Count every line below that contains "second", then state the total with no other output.

=== Record set ===

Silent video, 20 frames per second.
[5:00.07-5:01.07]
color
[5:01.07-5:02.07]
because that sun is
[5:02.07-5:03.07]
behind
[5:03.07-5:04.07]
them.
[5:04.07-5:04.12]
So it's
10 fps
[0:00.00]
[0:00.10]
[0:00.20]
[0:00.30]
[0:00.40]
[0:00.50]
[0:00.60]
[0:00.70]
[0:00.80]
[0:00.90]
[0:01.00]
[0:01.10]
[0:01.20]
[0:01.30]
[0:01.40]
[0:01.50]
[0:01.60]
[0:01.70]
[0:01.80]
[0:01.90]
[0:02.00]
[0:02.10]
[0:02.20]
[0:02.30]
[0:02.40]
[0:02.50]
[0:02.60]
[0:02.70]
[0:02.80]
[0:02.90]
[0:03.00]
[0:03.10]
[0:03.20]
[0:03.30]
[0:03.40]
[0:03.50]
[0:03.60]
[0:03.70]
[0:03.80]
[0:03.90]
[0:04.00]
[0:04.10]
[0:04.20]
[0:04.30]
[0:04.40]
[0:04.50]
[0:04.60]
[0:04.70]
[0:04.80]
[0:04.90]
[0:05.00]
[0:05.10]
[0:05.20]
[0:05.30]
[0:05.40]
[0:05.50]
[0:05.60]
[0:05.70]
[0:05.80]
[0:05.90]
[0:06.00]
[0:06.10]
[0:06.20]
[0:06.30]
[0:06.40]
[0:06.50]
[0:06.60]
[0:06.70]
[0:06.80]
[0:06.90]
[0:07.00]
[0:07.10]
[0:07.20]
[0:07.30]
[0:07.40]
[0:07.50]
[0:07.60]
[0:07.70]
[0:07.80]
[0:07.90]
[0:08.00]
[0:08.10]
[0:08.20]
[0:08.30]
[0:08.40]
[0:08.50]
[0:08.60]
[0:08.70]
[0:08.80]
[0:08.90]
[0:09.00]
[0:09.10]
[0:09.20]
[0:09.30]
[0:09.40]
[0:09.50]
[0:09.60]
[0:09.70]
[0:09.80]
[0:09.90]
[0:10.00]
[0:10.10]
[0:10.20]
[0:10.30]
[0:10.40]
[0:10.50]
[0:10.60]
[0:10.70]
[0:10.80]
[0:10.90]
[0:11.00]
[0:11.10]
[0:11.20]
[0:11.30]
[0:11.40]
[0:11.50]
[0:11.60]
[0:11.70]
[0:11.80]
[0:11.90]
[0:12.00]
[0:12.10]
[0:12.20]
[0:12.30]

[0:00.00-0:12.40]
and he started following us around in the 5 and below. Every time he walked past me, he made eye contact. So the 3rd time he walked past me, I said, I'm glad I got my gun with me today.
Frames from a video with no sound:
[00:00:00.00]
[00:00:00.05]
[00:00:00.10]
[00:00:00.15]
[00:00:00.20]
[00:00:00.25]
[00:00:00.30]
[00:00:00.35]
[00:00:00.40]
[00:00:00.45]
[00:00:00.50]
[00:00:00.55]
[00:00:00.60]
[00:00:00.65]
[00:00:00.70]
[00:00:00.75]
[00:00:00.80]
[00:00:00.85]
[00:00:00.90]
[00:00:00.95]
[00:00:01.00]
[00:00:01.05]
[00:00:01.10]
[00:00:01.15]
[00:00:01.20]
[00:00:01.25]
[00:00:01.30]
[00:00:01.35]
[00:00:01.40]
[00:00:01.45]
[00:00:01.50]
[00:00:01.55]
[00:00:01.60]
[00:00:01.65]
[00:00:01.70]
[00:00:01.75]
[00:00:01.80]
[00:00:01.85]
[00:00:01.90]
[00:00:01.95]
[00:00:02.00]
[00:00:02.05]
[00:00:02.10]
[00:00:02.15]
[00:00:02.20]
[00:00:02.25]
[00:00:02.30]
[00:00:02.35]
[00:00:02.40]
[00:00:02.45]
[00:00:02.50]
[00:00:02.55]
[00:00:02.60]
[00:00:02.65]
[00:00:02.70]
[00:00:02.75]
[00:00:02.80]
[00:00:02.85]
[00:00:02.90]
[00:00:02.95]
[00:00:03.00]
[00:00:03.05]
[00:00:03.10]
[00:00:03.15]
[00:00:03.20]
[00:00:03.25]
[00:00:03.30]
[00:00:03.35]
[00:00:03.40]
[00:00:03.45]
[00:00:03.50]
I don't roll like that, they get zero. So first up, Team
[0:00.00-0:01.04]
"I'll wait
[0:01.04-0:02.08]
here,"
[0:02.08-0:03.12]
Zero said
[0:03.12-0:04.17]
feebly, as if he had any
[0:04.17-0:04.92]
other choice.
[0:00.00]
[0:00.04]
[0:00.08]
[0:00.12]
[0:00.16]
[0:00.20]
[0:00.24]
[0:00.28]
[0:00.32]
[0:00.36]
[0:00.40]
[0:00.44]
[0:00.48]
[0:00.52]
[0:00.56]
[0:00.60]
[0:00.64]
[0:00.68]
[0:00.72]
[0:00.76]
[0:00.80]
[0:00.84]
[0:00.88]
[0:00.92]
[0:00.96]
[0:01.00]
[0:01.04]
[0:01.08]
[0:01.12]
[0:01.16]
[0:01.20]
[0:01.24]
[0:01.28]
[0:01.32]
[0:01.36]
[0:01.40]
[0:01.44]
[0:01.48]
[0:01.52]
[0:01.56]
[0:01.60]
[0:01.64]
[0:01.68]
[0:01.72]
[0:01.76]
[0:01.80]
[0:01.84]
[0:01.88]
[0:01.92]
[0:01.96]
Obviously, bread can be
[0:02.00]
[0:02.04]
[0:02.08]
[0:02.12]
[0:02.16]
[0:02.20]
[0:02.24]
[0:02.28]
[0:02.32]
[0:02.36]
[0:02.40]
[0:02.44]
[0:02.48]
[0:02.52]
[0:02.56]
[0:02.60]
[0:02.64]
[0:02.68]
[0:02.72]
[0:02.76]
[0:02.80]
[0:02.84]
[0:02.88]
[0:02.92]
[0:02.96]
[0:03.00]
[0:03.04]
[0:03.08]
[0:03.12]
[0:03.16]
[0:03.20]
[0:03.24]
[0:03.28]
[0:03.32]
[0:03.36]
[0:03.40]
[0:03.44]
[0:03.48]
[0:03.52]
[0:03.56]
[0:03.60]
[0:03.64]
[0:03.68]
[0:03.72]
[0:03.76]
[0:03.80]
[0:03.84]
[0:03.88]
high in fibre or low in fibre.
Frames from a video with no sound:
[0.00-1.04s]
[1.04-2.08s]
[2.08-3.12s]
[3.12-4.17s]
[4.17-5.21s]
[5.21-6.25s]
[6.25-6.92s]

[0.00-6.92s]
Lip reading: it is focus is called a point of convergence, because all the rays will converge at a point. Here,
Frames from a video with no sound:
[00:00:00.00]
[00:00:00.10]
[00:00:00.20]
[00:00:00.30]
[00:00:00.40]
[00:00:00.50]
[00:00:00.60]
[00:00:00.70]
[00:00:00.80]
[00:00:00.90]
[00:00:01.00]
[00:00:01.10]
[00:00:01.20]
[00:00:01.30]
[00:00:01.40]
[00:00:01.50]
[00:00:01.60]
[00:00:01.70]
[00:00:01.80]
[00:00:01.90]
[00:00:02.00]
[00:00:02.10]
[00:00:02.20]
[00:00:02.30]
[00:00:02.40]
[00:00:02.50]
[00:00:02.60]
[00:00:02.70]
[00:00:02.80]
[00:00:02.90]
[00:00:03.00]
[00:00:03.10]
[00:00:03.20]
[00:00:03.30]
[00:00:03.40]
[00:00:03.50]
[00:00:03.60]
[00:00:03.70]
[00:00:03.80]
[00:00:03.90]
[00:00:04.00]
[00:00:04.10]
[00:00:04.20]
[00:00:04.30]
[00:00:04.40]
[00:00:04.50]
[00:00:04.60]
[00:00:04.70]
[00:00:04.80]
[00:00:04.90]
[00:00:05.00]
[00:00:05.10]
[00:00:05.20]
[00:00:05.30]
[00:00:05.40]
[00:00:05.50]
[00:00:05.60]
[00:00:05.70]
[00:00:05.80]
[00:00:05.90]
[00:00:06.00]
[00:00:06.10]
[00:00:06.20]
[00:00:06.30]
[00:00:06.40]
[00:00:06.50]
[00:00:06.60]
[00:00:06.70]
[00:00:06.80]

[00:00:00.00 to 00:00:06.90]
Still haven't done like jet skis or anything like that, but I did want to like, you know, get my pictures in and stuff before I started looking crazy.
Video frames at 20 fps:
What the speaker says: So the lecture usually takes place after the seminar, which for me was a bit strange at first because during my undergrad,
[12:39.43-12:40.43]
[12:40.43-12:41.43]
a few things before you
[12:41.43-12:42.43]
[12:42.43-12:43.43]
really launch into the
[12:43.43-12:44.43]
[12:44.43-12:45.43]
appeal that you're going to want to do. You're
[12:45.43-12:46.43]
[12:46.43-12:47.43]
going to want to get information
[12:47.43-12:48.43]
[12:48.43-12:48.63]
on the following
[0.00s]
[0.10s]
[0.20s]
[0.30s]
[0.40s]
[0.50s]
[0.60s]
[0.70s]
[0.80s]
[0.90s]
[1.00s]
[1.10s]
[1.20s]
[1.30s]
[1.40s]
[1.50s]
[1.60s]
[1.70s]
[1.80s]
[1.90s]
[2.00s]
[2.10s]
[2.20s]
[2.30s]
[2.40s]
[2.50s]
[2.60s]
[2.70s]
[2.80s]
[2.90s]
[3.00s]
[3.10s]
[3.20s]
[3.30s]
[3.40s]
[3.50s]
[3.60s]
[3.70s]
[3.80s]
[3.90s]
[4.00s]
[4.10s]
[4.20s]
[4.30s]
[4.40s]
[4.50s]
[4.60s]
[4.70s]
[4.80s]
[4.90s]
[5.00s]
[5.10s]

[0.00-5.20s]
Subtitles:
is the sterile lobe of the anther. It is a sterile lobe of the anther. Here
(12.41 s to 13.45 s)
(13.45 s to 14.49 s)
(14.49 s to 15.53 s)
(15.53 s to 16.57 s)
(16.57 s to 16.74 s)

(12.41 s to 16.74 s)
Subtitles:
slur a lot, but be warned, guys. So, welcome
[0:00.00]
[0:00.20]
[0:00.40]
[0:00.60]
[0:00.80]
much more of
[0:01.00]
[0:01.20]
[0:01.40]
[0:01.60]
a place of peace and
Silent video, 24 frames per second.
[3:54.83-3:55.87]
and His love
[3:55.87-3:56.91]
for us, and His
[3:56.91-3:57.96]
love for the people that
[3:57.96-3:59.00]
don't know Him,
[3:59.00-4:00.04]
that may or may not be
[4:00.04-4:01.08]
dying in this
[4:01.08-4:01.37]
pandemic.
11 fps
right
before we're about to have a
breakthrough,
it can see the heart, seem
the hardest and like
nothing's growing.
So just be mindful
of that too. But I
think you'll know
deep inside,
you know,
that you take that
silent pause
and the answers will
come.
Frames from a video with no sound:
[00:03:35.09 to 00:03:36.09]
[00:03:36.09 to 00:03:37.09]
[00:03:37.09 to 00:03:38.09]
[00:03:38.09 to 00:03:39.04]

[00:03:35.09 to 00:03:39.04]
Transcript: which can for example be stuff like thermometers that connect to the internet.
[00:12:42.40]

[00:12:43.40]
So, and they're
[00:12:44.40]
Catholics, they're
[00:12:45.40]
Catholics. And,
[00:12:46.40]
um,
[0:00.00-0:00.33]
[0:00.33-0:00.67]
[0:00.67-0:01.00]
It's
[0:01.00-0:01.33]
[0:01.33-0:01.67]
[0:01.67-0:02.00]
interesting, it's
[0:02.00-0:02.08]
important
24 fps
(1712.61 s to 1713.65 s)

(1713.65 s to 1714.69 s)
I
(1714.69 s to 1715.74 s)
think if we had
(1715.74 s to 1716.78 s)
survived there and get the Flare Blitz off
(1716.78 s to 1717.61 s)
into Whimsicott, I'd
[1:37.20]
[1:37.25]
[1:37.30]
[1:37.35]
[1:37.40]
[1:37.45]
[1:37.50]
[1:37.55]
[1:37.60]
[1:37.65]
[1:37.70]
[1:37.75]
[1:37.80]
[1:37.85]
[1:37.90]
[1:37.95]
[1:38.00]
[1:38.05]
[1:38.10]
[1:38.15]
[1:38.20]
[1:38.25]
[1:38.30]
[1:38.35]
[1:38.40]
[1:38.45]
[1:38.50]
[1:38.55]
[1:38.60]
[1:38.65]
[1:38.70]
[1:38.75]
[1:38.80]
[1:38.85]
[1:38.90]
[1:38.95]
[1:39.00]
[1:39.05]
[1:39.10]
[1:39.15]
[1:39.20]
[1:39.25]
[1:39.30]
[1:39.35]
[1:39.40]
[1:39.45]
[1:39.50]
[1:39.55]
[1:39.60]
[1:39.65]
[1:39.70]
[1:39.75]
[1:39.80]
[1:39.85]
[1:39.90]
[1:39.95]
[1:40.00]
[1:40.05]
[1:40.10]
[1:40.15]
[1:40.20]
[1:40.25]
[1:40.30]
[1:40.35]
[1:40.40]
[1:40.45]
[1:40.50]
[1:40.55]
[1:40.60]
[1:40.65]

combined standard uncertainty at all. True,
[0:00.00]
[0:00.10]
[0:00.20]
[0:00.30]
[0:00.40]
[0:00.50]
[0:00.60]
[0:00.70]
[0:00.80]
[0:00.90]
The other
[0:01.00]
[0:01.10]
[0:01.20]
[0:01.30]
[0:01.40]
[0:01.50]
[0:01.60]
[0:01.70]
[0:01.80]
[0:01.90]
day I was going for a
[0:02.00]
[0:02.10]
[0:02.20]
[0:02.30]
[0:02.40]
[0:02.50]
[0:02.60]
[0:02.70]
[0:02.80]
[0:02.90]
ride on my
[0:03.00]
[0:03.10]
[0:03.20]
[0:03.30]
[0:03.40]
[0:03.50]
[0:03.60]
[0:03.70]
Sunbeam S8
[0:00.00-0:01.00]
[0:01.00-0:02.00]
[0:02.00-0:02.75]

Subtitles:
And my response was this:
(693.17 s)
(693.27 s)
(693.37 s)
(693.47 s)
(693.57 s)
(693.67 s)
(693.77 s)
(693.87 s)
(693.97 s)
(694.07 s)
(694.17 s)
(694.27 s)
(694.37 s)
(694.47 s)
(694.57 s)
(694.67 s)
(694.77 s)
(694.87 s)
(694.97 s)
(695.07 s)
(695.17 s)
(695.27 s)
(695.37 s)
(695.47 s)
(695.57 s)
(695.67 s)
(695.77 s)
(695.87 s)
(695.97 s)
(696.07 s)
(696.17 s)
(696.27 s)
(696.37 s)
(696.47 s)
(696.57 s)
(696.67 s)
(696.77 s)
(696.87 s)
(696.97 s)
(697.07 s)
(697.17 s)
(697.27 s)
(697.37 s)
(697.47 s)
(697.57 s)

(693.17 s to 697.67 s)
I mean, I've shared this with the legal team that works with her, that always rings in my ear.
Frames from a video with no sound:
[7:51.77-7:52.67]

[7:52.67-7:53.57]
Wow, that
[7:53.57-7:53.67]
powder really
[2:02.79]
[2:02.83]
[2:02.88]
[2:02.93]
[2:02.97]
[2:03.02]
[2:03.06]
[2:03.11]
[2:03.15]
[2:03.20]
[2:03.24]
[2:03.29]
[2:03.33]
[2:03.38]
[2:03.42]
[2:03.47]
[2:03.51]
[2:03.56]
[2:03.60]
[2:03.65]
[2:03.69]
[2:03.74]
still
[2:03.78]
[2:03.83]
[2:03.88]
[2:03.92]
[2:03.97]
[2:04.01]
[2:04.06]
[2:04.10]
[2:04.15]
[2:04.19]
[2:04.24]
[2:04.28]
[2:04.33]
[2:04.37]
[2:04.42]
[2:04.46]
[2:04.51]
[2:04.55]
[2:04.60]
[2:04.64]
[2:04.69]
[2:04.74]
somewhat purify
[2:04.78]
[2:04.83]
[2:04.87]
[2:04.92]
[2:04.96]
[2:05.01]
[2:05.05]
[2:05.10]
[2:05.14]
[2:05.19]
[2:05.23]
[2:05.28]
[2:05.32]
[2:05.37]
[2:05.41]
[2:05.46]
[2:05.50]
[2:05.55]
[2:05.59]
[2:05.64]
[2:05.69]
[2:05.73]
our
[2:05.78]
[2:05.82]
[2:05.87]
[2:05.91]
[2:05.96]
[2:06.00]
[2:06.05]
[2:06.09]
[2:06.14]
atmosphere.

===

■ **Result**: 2